The agitation and restiveness in the South East, which have led to economic downturn and breakdown of peace, caused by the abduction of Nnamdi Kanu in Kenya and his incarceration as well as trial in Nigeria, should ordinarily be of concern to the peace committee. People have talked about political solution. Government has talked about legal solution. The intervention of a peace committee in this face-off could have made a difference. There should have been a meeting with Kanu, even though the government says that he leads a proscribed group, and the federal government team, to find a middle ground in resolving the impasse.
Sunday Igboho is in detention in Benin Republic primarily because of the fact that the Nigerian government is fretting over his self-determination posture and agitation for a Yoruba nation. He was arrested at the instance of the Federal Government as he was fleeing Nigeria to Germany, via Benin Republic. As long as he remains in jail, awaiting trial, his situation will continue to provoke sympathy and resentment in Nigeria. A political solution to his matter could prevent future breakdown of peace. This is one matter the peace committee should take interest in.

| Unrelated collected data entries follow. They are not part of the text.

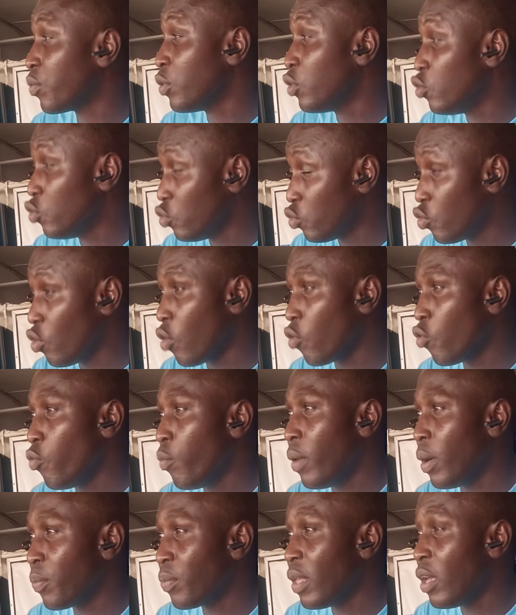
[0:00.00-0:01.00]
we use
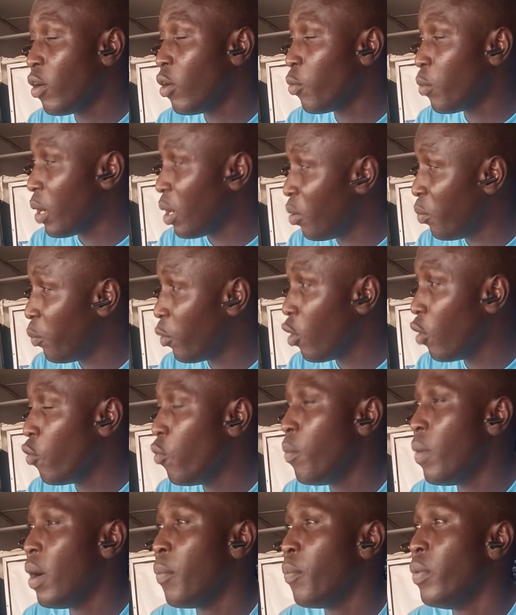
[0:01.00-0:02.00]
government, thank God we are
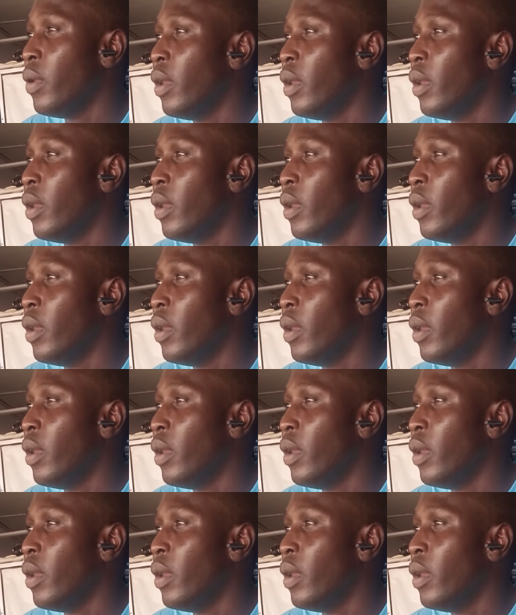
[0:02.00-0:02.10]
government.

One expects the National Peace Committee of Nigeria to do much more than only coming out during elections and preaching to political parties and their candidates about peace. The committee could actually be at the centre of peace in the country by making interventions that could prevent problems. Some of the members of the committee have individually spoken against vices in the country, but Nigeria expects them to act as a committee, mediating in things that cause problems in the country.
Having said this, one must add that since the committee has always stepped out at the time of elections, now is the right time for its hand to be seen, as the 2023 general election draws near. There is need for the committee to get the commitment of political parties and their candidates to peaceful elections. There is need for the committee to get political parties and their candidates to commit to violence-free and transparent elections. There is need for the committee to get the Independent National Electoral Commission (INEC) to commit to free and fair elections, following all the rules it has set. The committee should also get the commitment of the government and all agencies that have one role or another to play in the elections to be neutral.

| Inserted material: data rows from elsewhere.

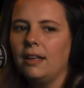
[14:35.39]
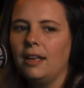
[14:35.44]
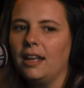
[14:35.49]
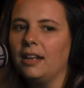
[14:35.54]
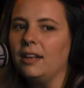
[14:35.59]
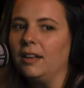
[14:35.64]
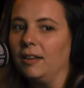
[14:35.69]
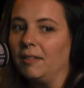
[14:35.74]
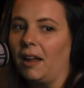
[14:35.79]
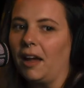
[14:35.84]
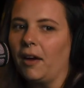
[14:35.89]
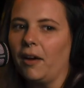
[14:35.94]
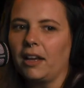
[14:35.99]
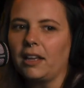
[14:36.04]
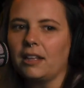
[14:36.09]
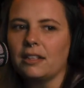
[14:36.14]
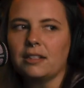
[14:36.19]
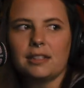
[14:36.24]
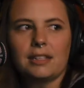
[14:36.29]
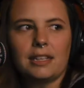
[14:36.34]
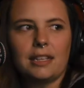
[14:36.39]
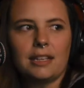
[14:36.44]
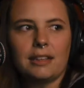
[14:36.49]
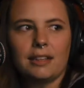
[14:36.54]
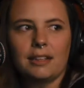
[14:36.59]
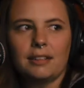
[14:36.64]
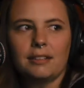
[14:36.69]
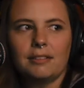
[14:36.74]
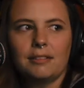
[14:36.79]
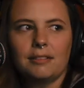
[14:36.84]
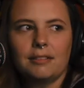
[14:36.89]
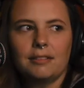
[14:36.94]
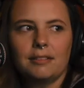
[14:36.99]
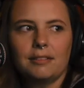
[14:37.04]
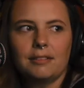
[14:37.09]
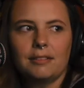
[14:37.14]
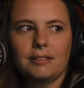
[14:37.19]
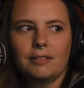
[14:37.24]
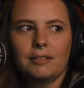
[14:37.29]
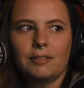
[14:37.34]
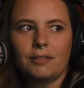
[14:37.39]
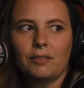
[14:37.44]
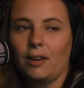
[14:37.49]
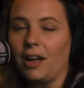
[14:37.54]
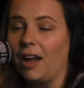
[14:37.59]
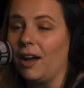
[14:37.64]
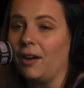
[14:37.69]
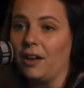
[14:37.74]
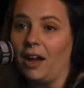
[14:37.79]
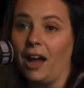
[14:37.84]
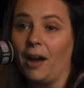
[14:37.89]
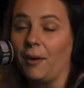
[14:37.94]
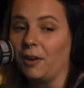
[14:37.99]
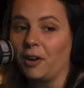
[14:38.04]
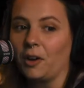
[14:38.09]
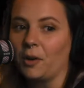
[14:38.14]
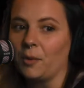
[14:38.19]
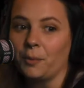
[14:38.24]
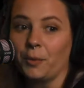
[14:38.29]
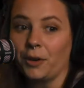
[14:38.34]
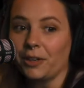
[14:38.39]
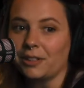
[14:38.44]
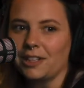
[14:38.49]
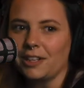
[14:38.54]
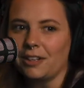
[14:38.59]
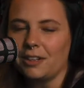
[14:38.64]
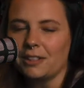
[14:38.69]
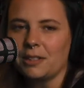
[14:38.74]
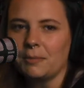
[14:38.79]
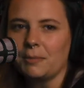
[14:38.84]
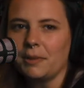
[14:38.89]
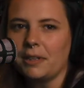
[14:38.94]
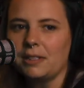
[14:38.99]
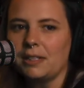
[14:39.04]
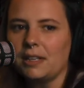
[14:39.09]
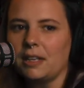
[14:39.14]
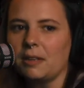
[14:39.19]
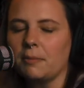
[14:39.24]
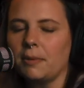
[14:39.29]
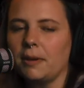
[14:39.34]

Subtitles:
And now I can see that how it all worked out as a blessing.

Most importantly, the committee should directly talk to Nigerians on the need to participate in the electoral process and to conduct themselves responsibly. Voters should be allowed to exercise their franchise without any hindrance. The electorate should be allowed to vote for candidates of their choice, without any deprivation or intimidation. The votes of the electorate should determine winners in the election. The outcome of the election, representing the will of the people, should be used as foundation for peace in the country.
The National Peace Committee should know that peace is not only pursued during election period. It is holistic and all-embracing. Peace makes a whole lot of difference. It changes situations. As former United States President, John F. Kennedy, said: “Peace is a daily, a weekly, a monthly process gradually changing opinions, slowly eroding old barriers, quietly building new structure.” Peace is inevitable.